Dans le cas où la personne n’est pas auteur ou complice mais a seulement tenté de commettre ces infractions sans passer à l’acte, elle peut même être exemptée de peine (article 222-43-1 du Code pénal).
- En matière de proxénétisme, une réduction de la moitié de la peine est prévue pour l’auteur ou le complice qui, ayant averti l'autorité administrative ou judiciaire, a permis « de faire cesser l'infraction ou d'éviter que l'infraction n'entraîne mort d'homme ou infirmité permanente et d'identifier, le cas échéant, les autres auteurs ou complices » (article 225-11-1 du Code pénal).
- En matière de traite d’êtres humains, une exemption et une réduction de peine sont prévues par l’article 225-4-9 du Code pénal.

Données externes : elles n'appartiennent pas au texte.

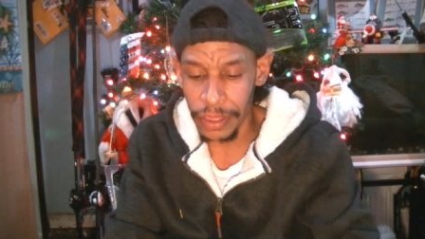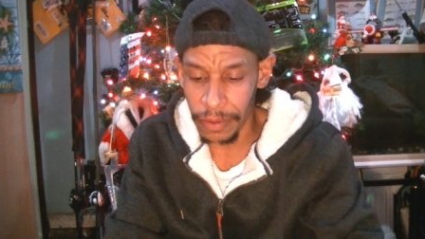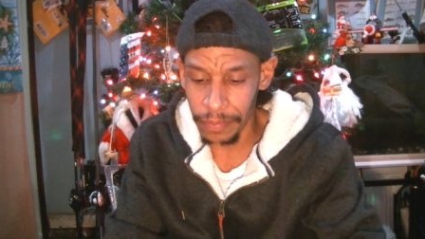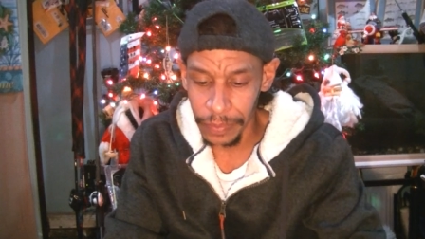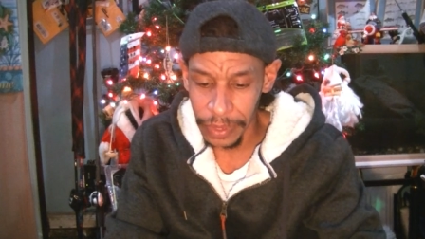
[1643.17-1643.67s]

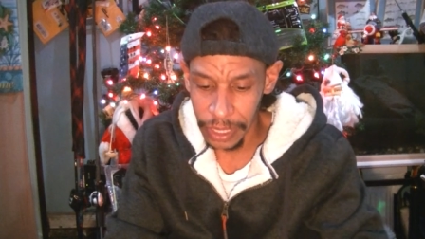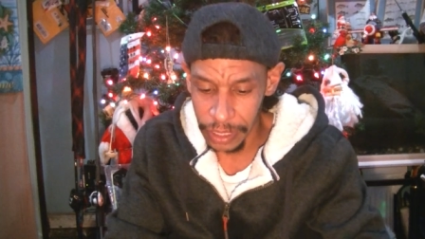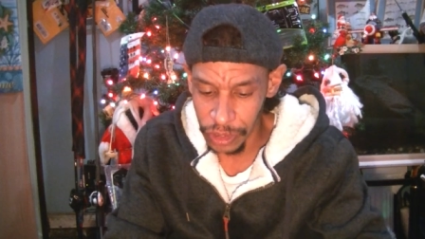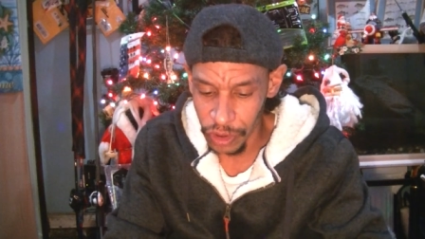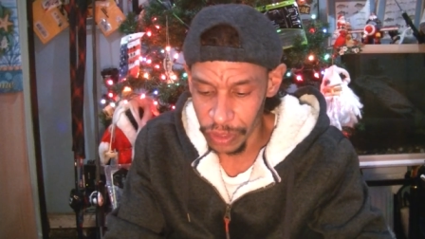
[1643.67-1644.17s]
them.
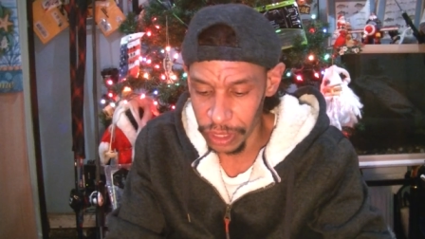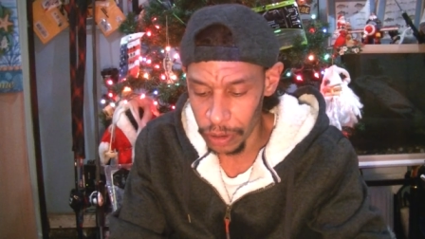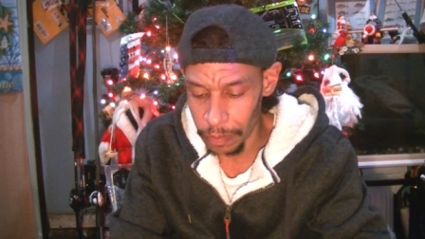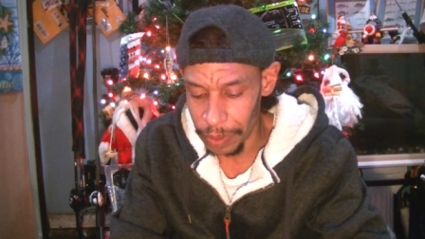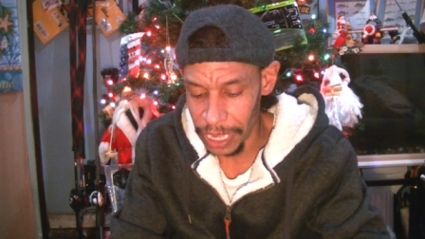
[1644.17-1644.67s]
These are the
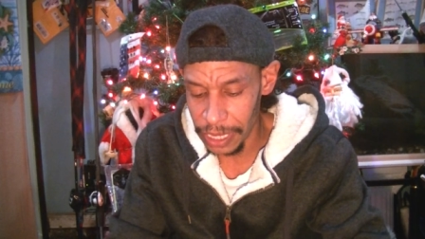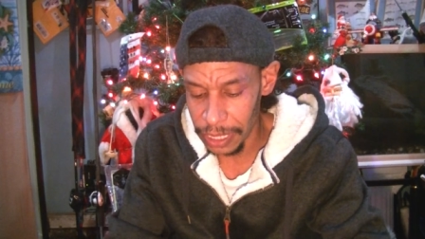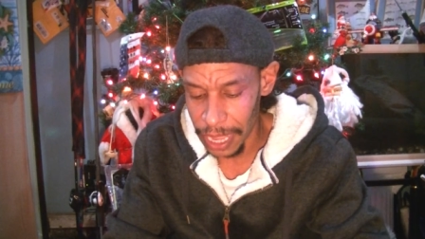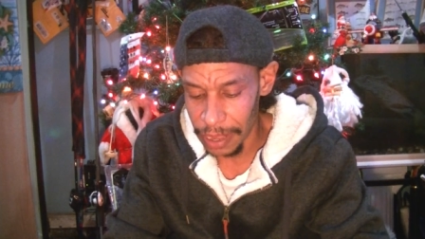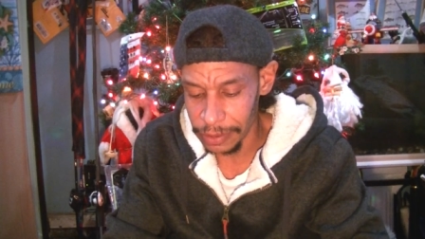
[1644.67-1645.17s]
little bait
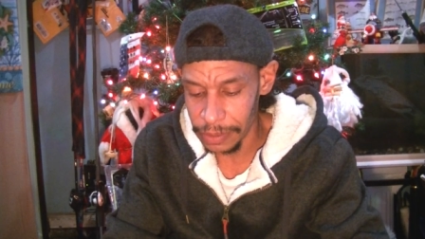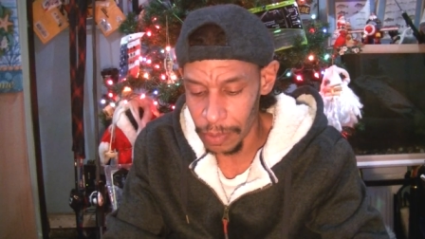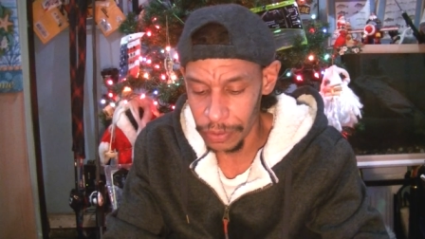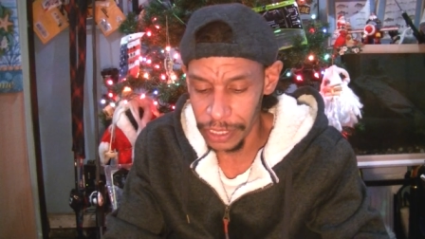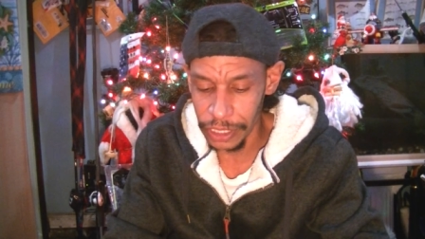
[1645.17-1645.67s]
clouds,
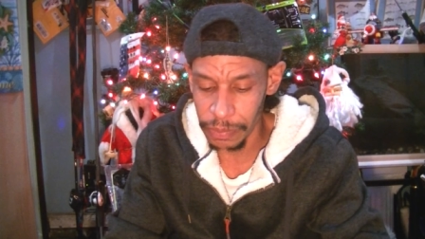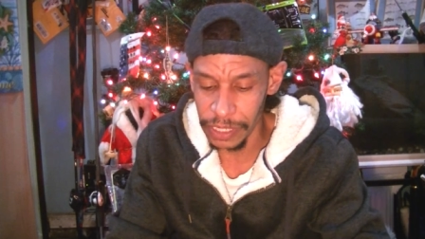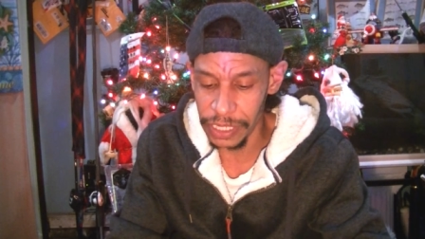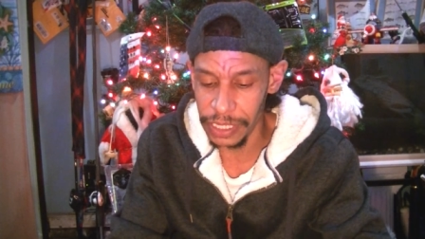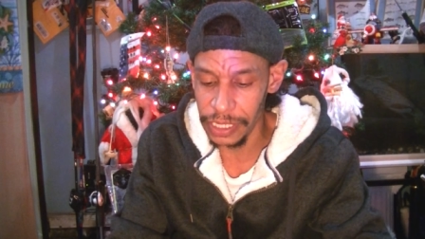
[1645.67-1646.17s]

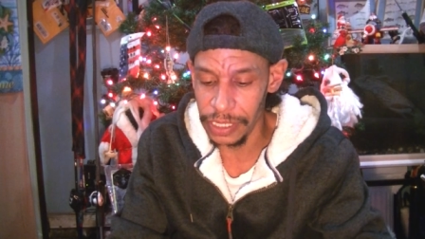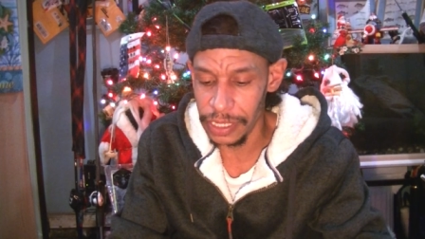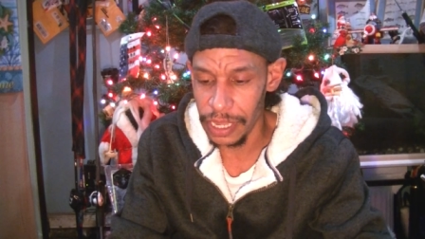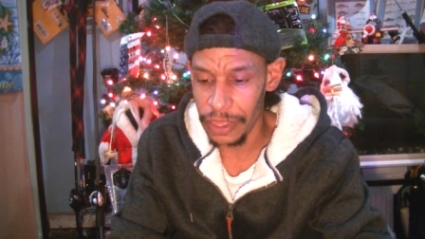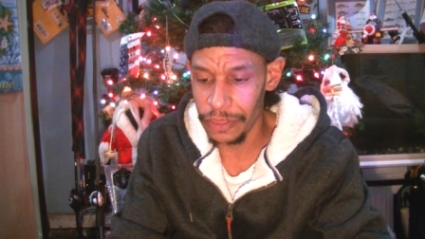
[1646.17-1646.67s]

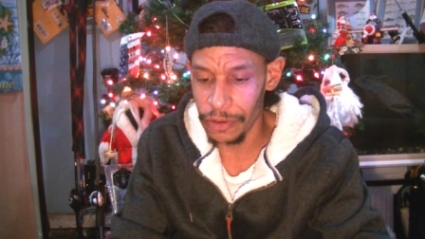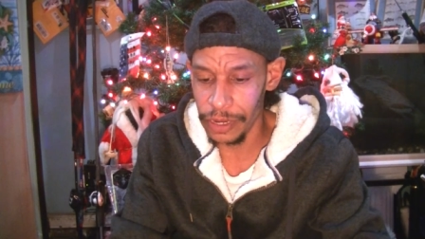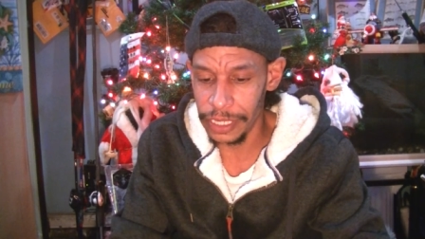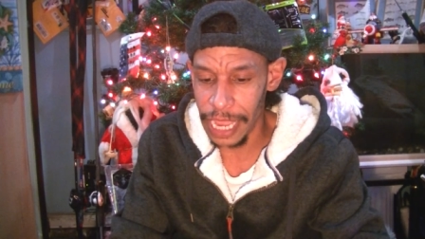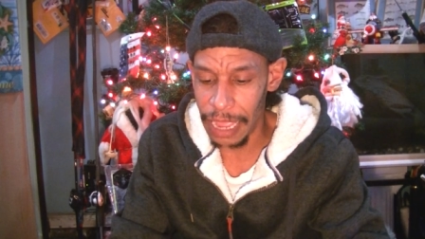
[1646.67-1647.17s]
multi-species,
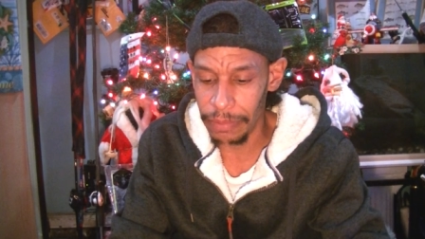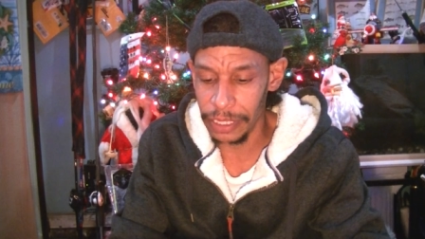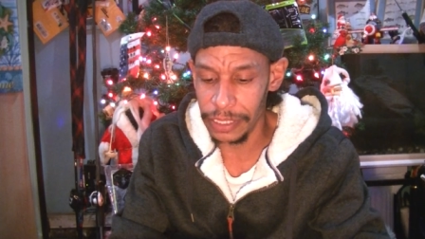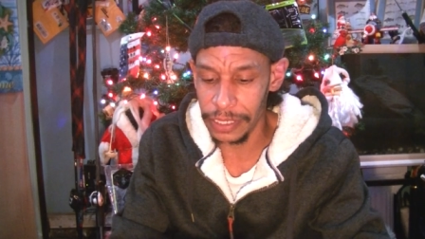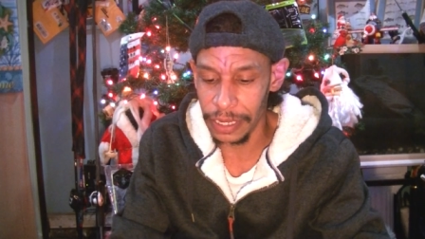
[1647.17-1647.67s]
30
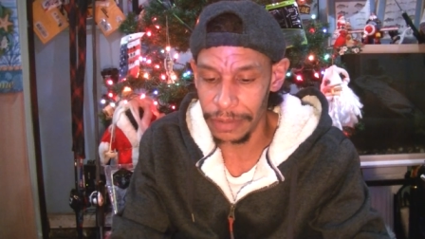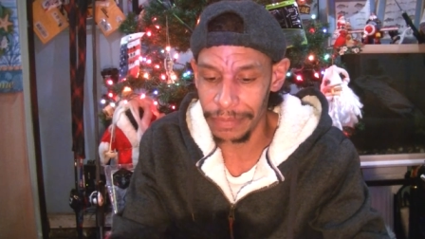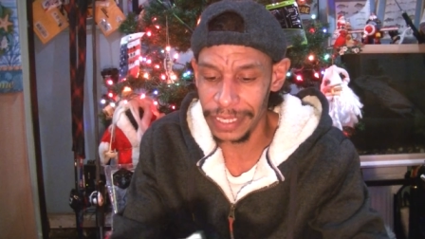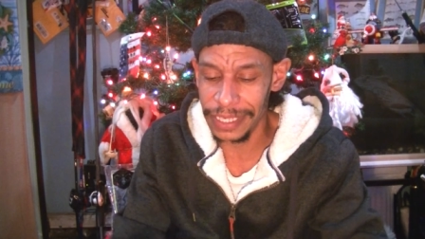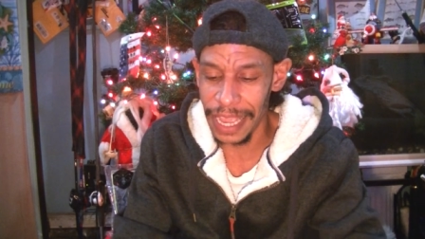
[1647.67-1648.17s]
tablets. Um,
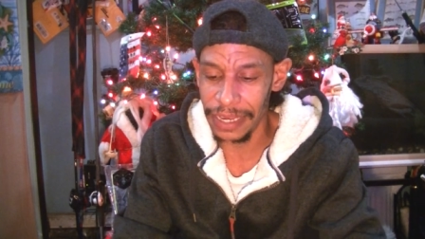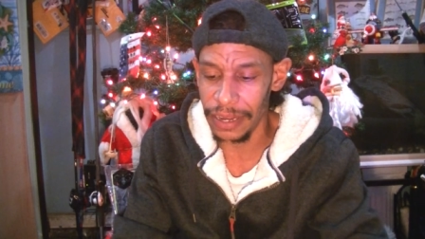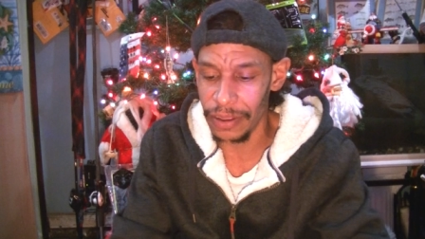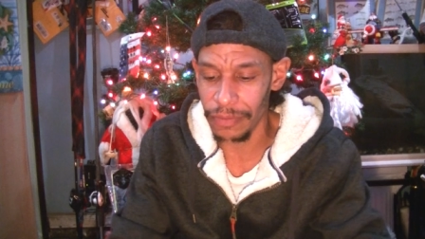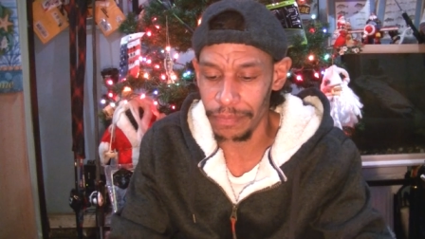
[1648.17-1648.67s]
it's that,
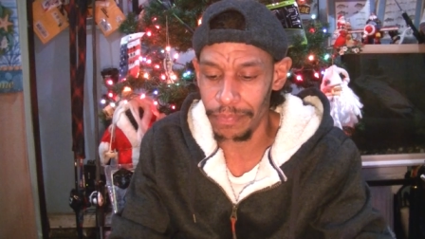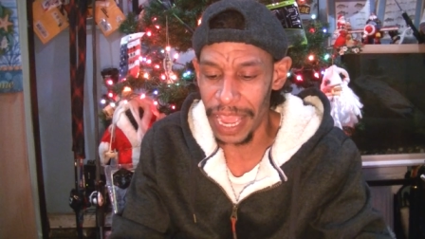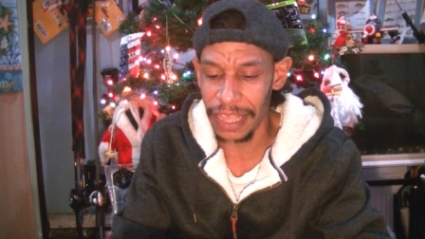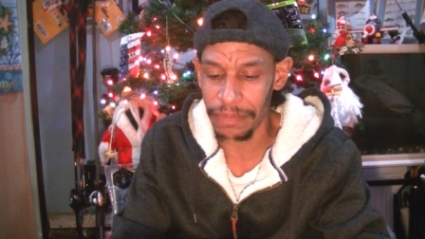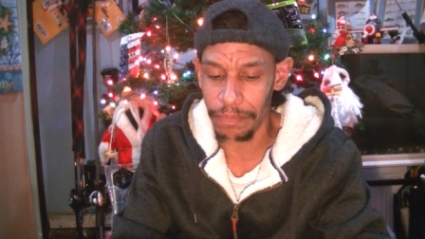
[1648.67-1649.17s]
you know,
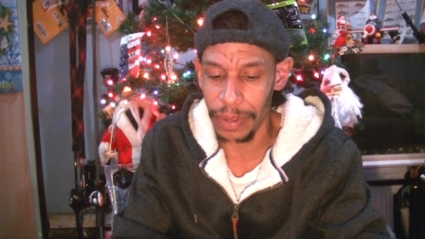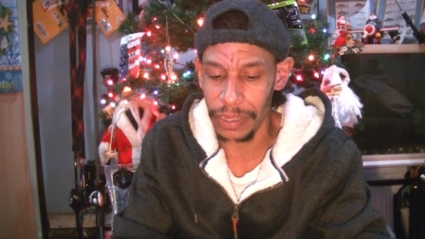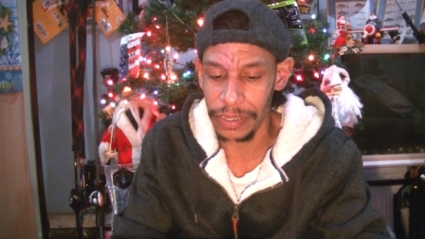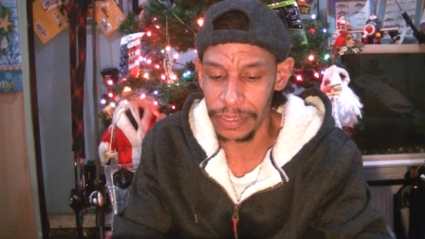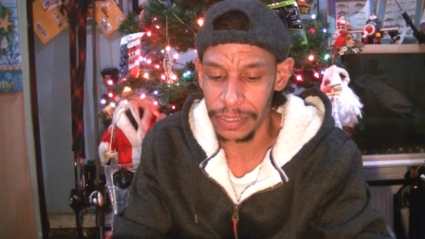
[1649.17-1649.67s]
bath
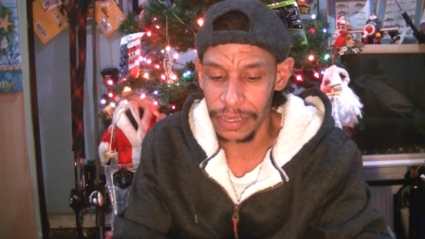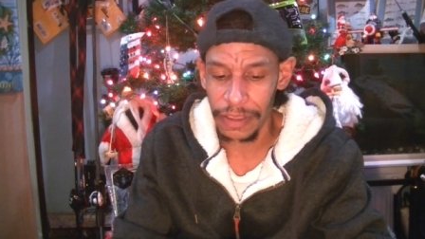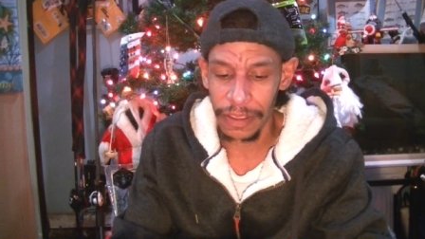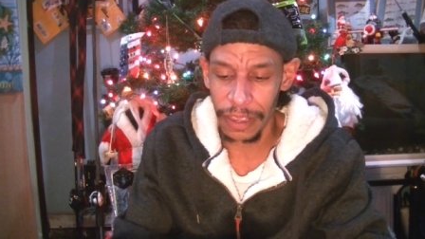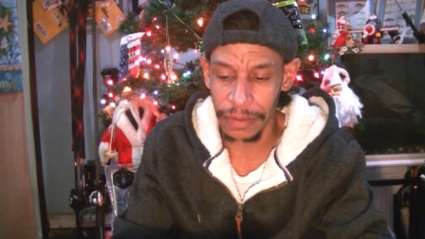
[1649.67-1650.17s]
buzz
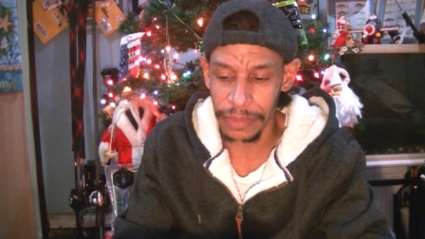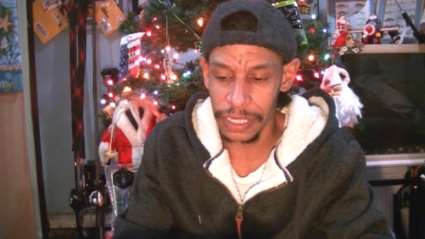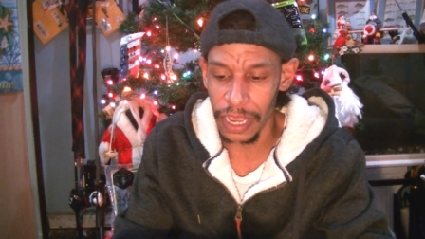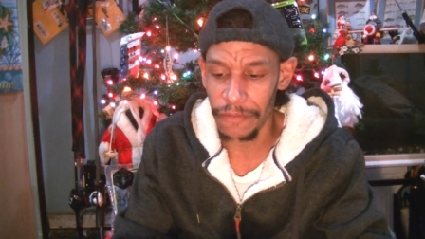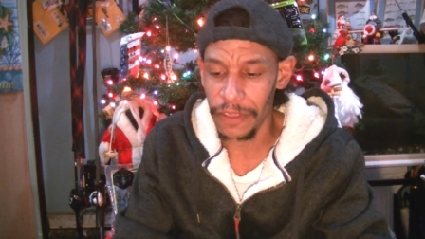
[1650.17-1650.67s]
um,
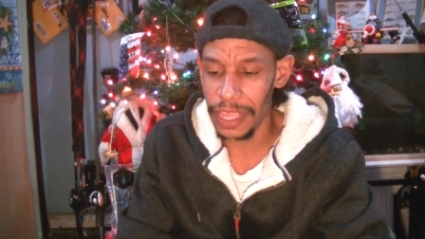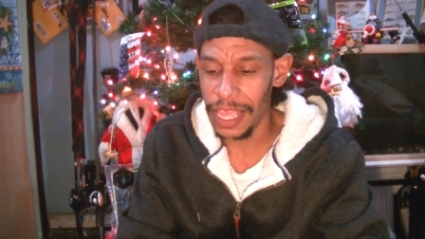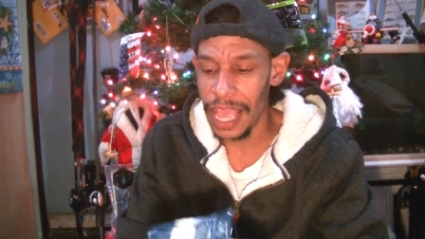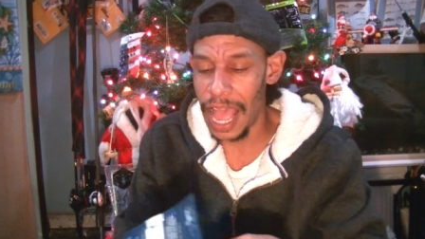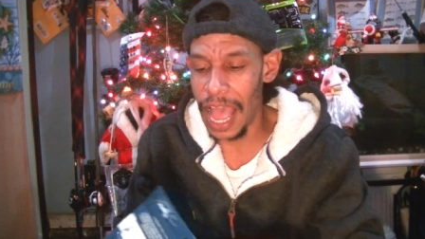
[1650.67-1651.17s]
stuff.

Assurer aux repentis un bénéfice résultant de leur collaboration avec la justice représente un véritable atout pour la justice notamment pour le démantèlement de réseaux très fermés (trafic de stupéfiants, proxénétisme…).
Conscient de cet enjeu, le ministre de la Justice, Éric Dupont-Moretti, a récemment annoncé vouloir réformer le statut de repenti. Les deux points essentiels de cette réforme sont les suivants :
- D’une part, étendre l’exemption de peine aux repentis, qu’ils soient auteurs ou complices de l’infraction, l’exemption de peine étant pour le moment réservé au repenti au titre de la tentative de l’infraction. Inspiré du modèle italien, ce statut du repenti amélioré pourrait s’appliquer à toute personne impliquée dans ces délits ou ces crimes, à condition que les déclarations faites aient été déterminantes et aient permis de démanteler des réseaux criminels.
Ce projet suscite de vifs débats dans la mesure où cela revient admettre que les auteurs de délits ou de crimes bénéficient d’une impunité pour avoir collaboré avec la police ou la justice.
- D’autre part, le ministre de la Justice a proposé la création d’un « parquet national anticriminalité organisée », sur le modèle du parquet national antiterroriste. Il faudra regarder de plus près les modalités d’organisation de ce nouveau parquet mais il faut noter qu’il existe déjà des juridictions interrégionales spécialisées en matière de crime organisé, implantées dans 8 régions françaises, créées en 2004 par la loi Perben II, et qui permettent notamment le recours à des techniques spéciales d’enquête.
Cette annonce de réforme du garde des Sceaux s’inscrit dans le cadre des opérations « Place nette » qui ont débuté au mois de mars 2024 et qui visent à éradiquer le trafic de stupéfiants et la délinquance organisée qui gangrènent de nombreuses villes en France. Ces opérations ont pour objectif de démanteler durablement les réseaux de criminalité en s’en prenant aux têtes de réseaux, ce qui implique une collaboration renforcée entre la police et la justice.